PROVIDED DATA ::
Content starts

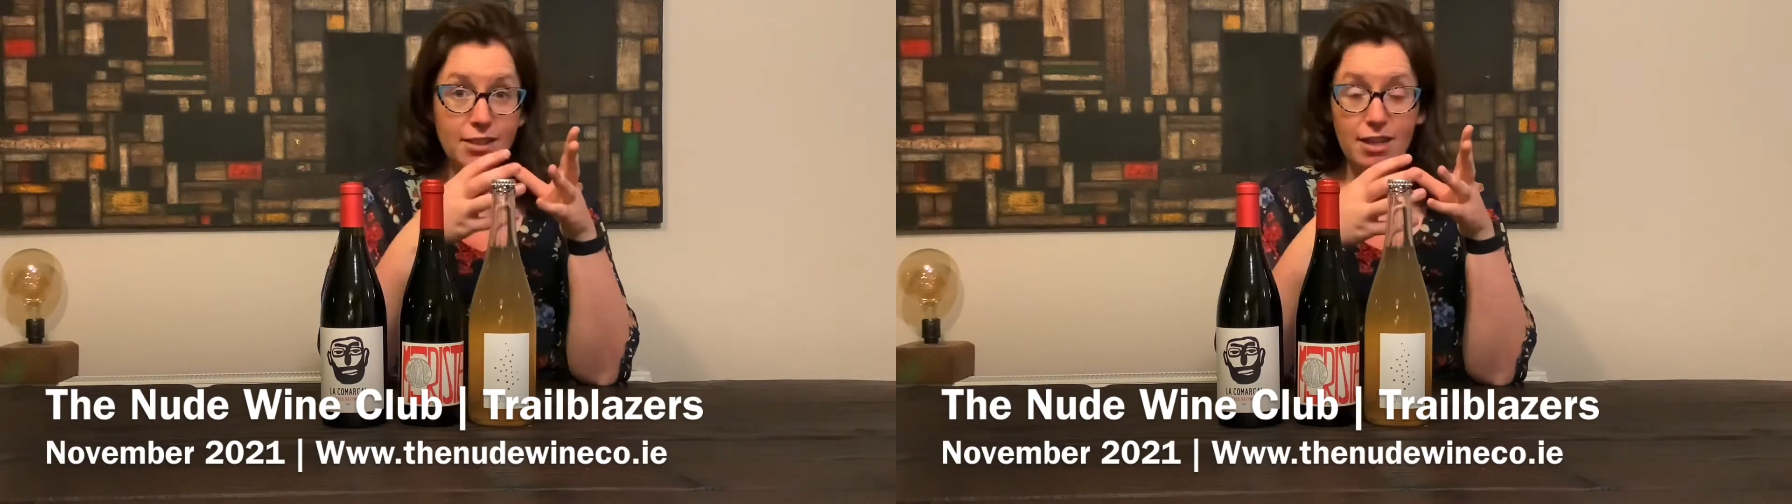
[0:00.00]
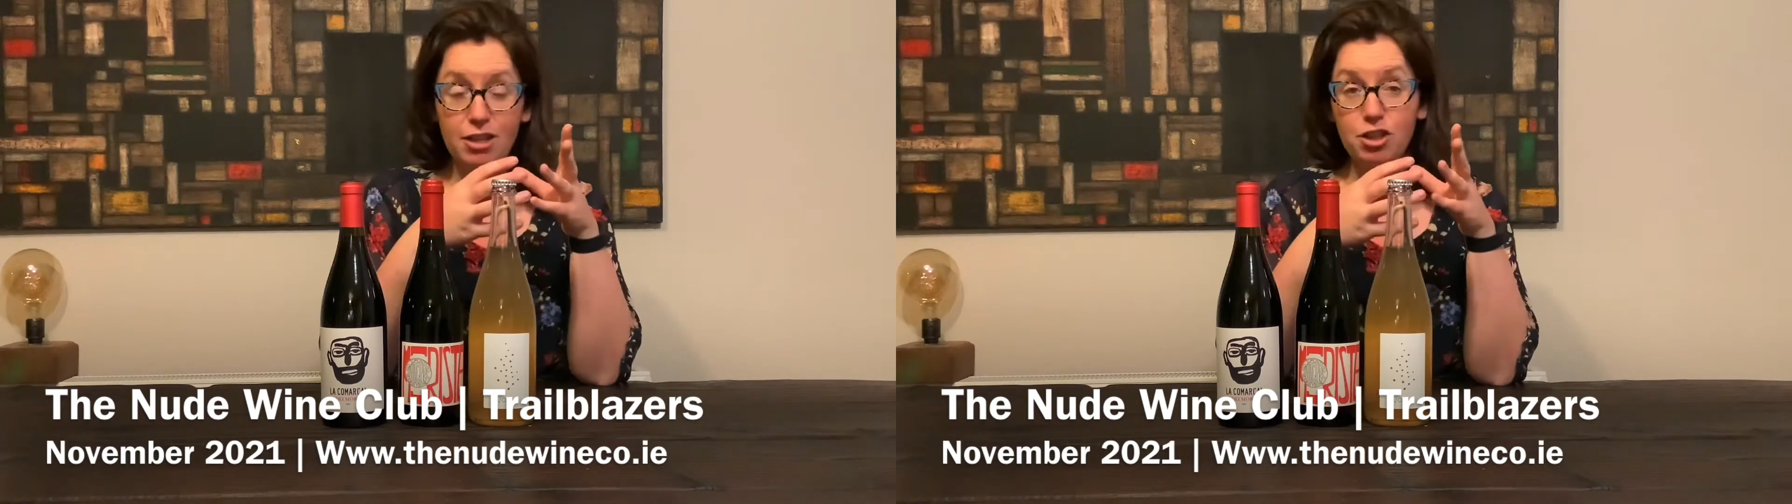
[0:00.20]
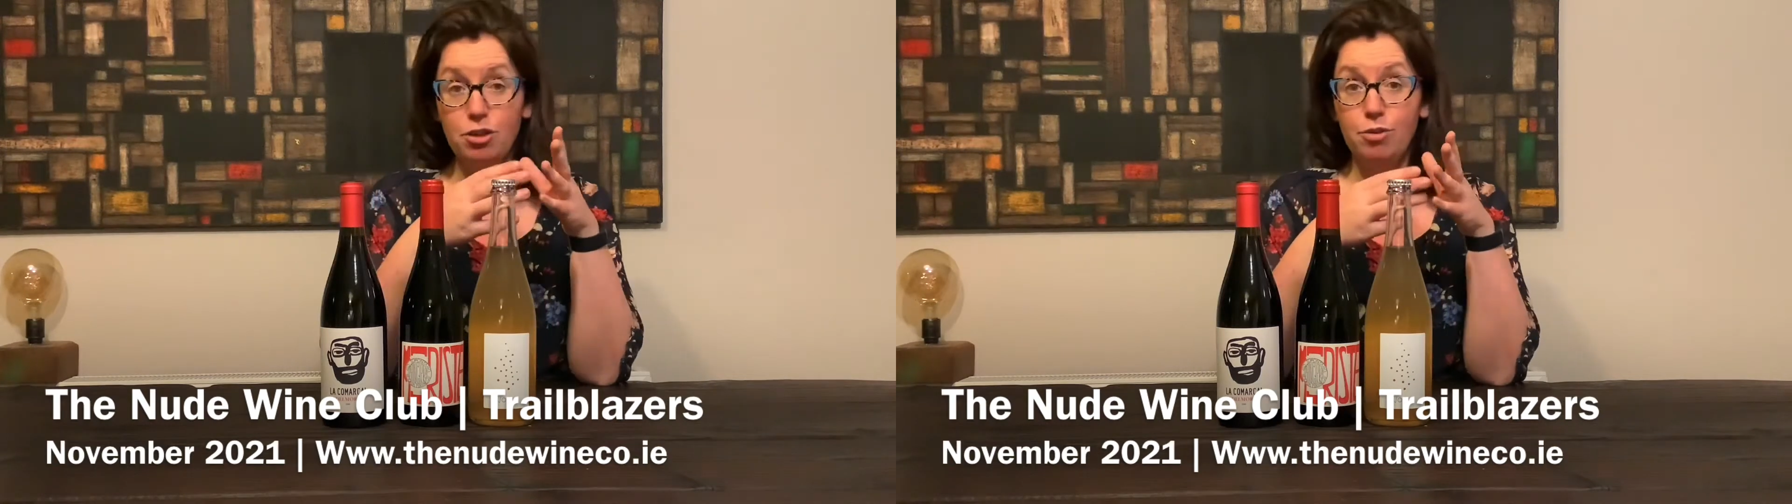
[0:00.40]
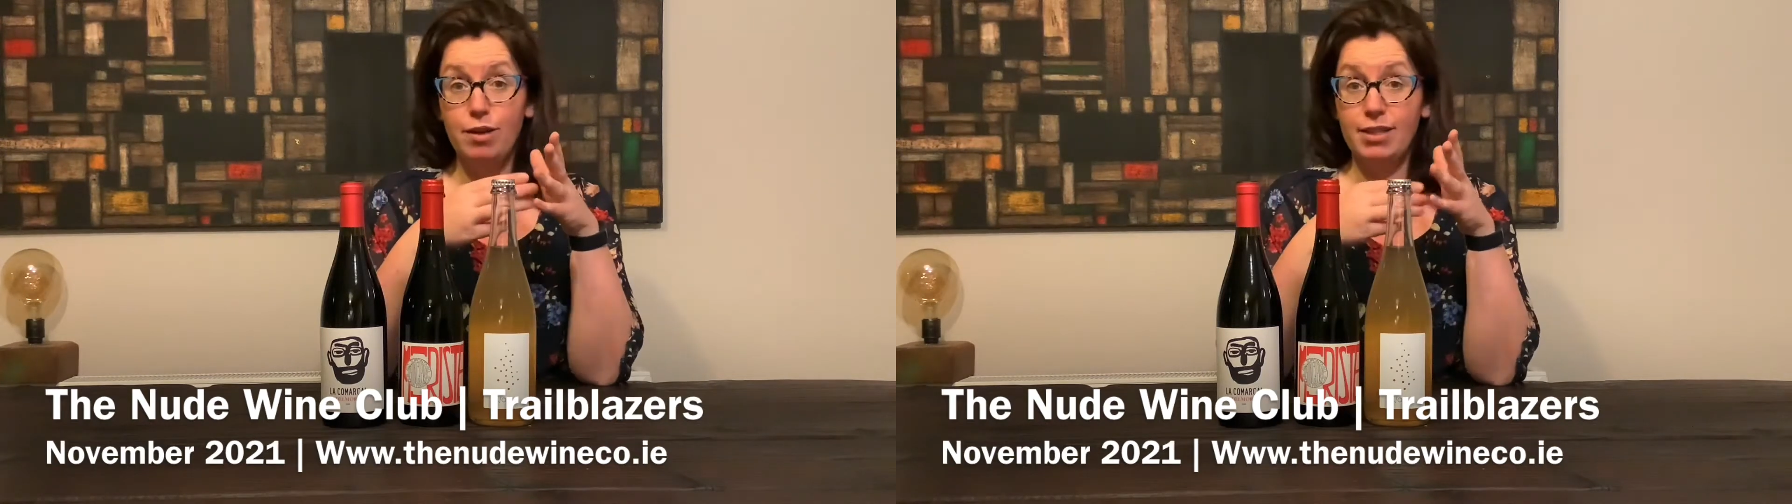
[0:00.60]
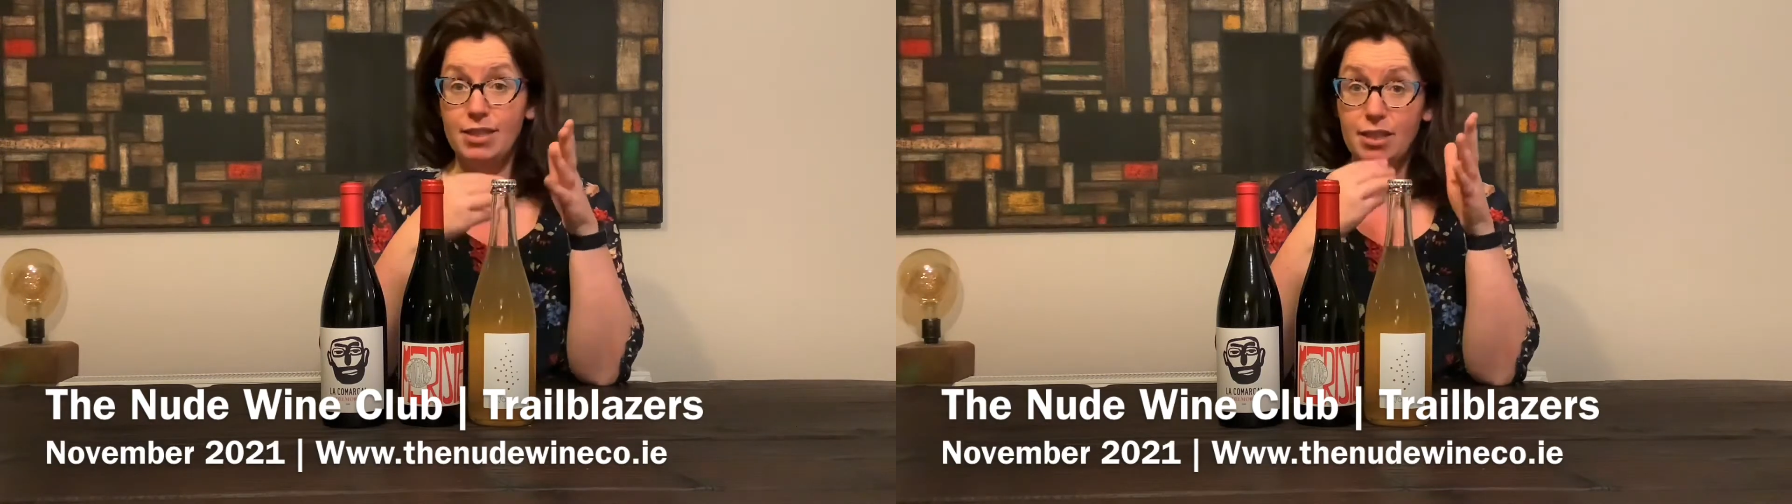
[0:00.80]
into a
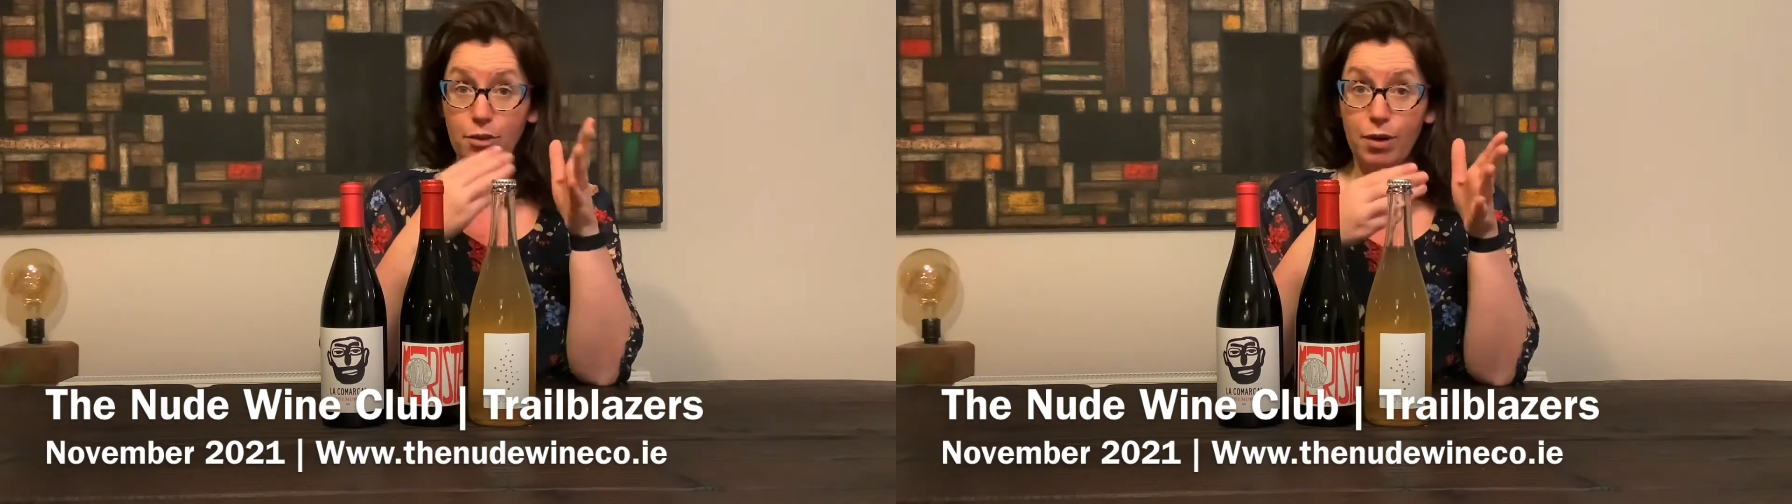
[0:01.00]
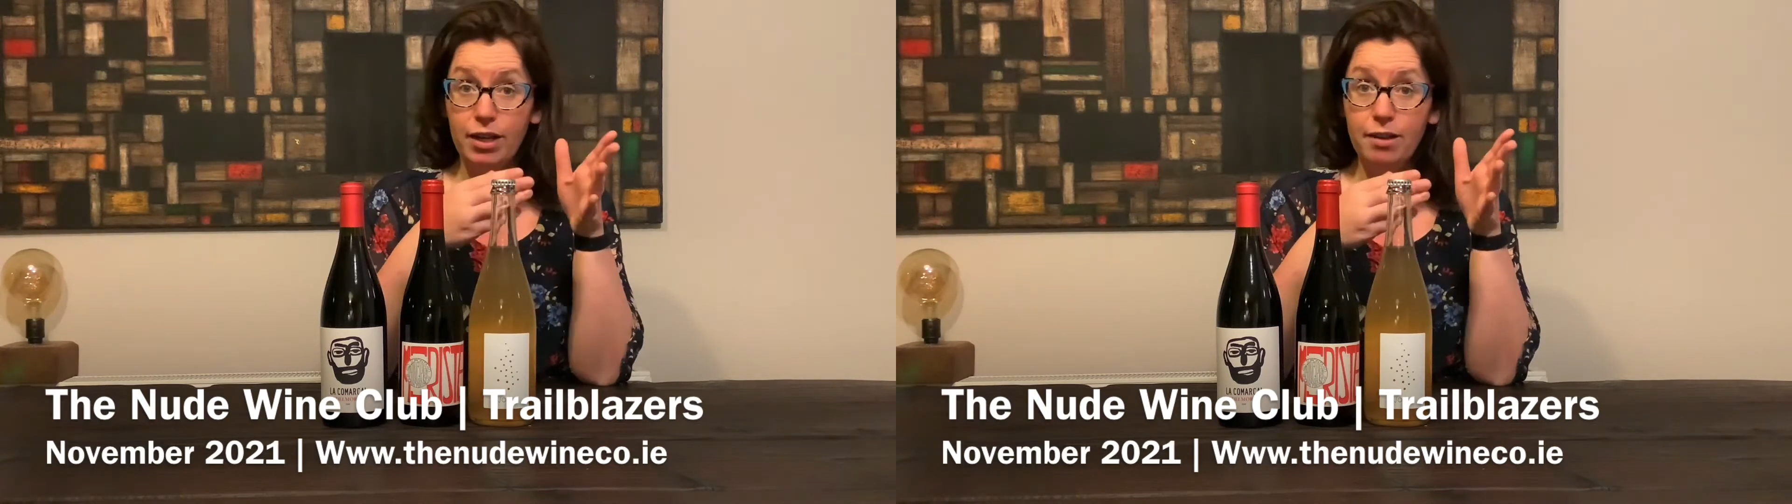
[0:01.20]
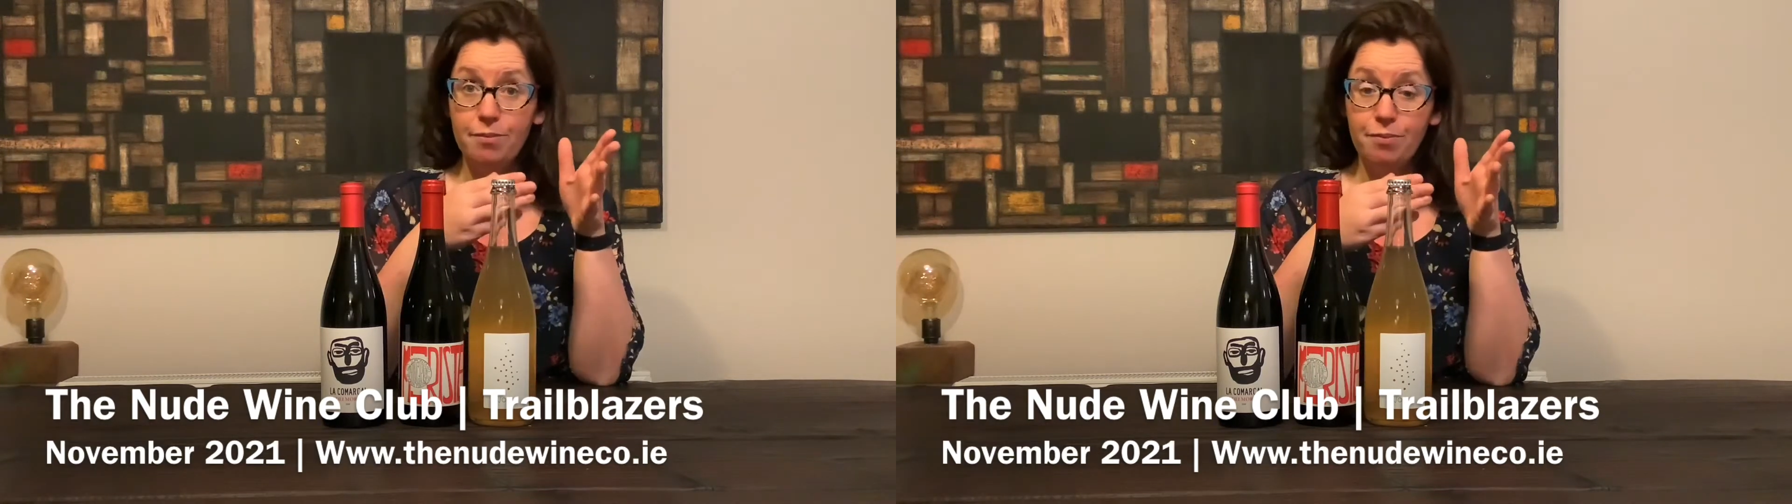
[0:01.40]
still wine,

Content ends

PROMPT :: All of the entries above should be duplicated exactly, except for the pictures.

OUTPUT BELOW ::
[0:00.00]
[0:00.20]
[0:00.40]
[0:00.60]
[0:00.80]
into a
[0:01.00]
[0:01.20]
[0:01.40]
still wine,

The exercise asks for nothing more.